### Task item
If an entry holds a picture, leave the picture out and output everything else exactly.

------ Records provided

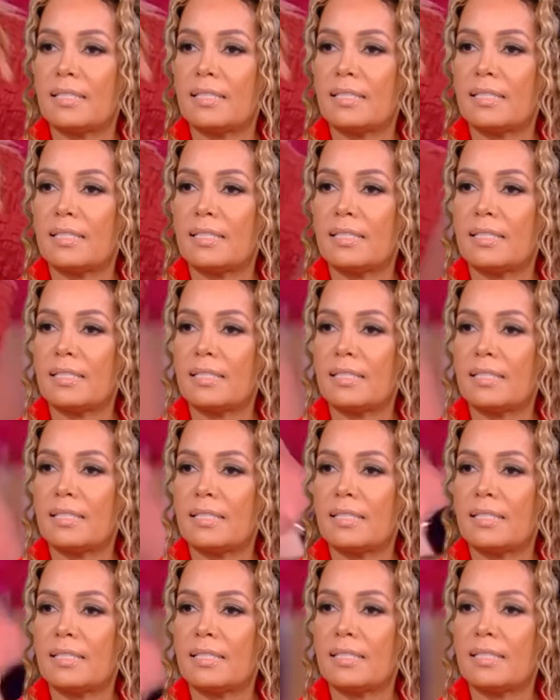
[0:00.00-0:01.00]

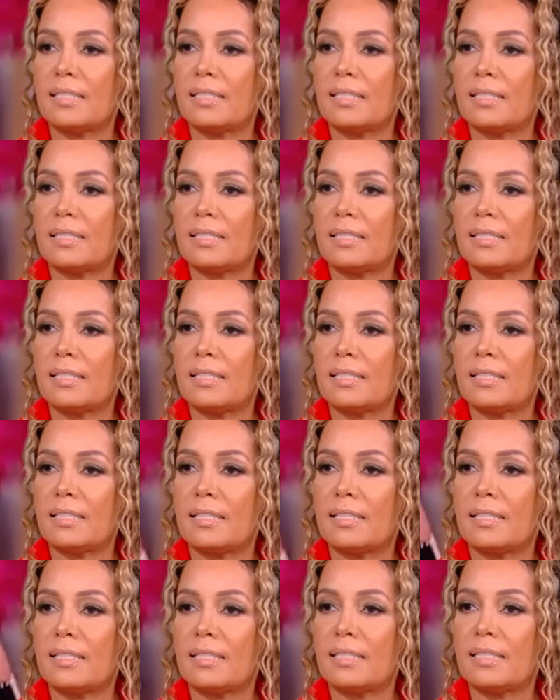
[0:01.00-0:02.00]

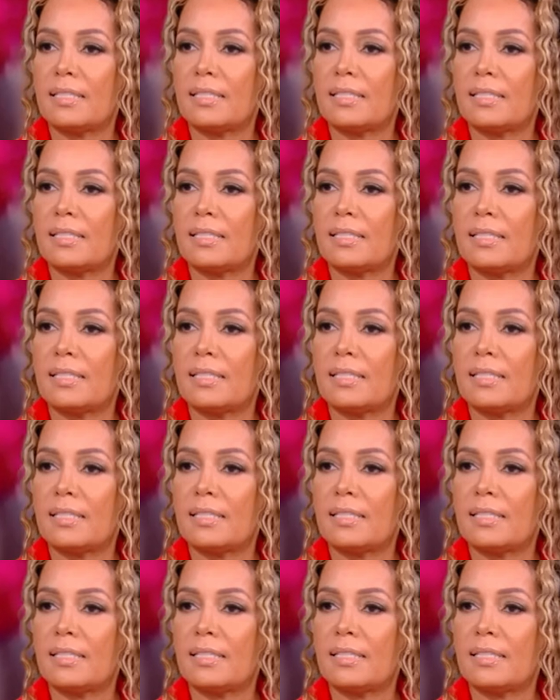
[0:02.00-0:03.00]

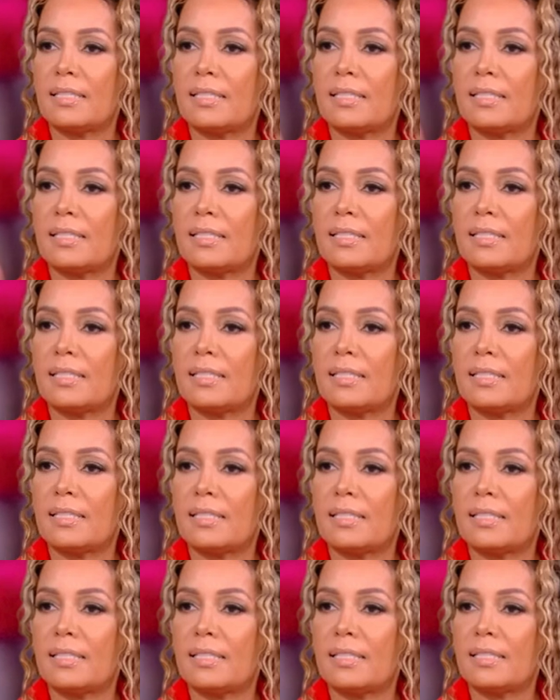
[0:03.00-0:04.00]

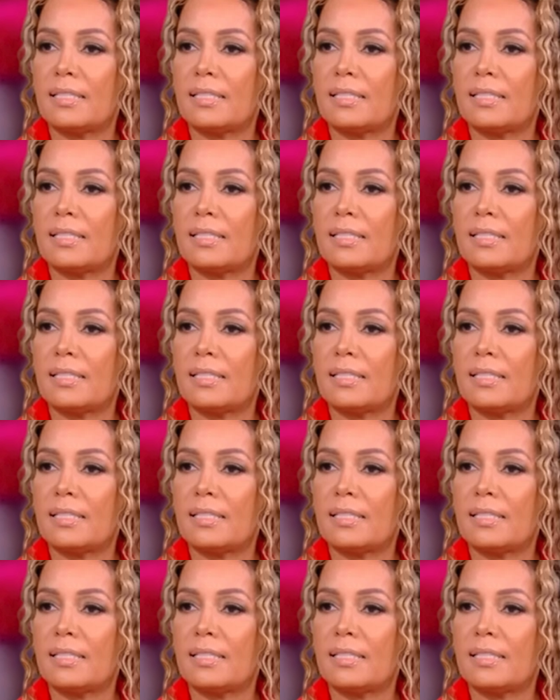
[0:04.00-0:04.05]
No words are spoken by the person on screen.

------------

### Task result
[0:00.00-0:01.00]

[0:01.00-0:02.00]

[0:02.00-0:03.00]

[0:03.00-0:04.00]

[0:04.00-0:04.05]
No words are spoken by the person on screen.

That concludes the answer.